Problem » Repeat exactly, and only, the lines below starting at the line that contains "(9.42 s to 10.42 s)" and ending at the line that contains "[0:00.00-0:08.85]", inclusive of both.

Stored data entries »
↓↓↓

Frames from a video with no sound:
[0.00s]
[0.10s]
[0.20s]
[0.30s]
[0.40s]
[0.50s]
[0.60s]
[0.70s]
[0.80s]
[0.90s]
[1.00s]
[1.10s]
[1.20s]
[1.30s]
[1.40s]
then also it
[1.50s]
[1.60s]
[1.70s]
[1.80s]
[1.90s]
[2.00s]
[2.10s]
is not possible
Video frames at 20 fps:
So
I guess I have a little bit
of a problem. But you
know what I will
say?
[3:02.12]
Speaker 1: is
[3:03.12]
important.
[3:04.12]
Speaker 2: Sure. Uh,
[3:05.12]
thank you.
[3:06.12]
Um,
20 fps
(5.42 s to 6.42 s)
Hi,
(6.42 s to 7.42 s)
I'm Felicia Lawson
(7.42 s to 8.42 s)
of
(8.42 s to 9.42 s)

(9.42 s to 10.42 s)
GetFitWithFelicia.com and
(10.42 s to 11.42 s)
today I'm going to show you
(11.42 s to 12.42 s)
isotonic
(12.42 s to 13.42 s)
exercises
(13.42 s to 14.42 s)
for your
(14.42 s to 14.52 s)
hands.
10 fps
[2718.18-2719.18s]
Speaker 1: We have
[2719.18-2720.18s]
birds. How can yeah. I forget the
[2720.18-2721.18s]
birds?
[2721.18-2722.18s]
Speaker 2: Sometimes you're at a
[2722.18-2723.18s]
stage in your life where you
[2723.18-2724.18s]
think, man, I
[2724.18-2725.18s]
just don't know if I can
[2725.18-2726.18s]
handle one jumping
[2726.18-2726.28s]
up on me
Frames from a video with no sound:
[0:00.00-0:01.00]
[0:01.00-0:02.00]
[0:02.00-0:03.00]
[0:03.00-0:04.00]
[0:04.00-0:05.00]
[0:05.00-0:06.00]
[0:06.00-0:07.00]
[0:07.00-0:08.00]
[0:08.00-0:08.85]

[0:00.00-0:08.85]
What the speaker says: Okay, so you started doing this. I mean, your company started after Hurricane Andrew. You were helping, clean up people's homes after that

↑↑↑

Exercise answer »
(9.42 s to 10.42 s)
GetFitWithFelicia.com and
(10.42 s to 11.42 s)
today I'm going to show you
(11.42 s to 12.42 s)
isotonic
(12.42 s to 13.42 s)
exercises
(13.42 s to 14.42 s)
for your
(14.42 s to 14.52 s)
hands.
10 fps
[2718.18-2719.18s]
Speaker 1: We have
[2719.18-2720.18s]
birds. How can yeah. I forget the
[2720.18-2721.18s]
birds?
[2721.18-2722.18s]
Speaker 2: Sometimes you're at a
[2722.18-2723.18s]
stage in your life where you
[2723.18-2724.18s]
think, man, I
[2724.18-2725.18s]
just don't know if I can
[2725.18-2726.18s]
handle one jumping
[2726.18-2726.28s]
up on me
Frames from a video with no sound:
[0:00.00-0:01.00]
[0:01.00-0:02.00]
[0:02.00-0:03.00]
[0:03.00-0:04.00]
[0:04.00-0:05.00]
[0:05.00-0:06.00]
[0:06.00-0:07.00]
[0:07.00-0:08.00]
[0:08.00-0:08.85]

[0:00.00-0:08.85]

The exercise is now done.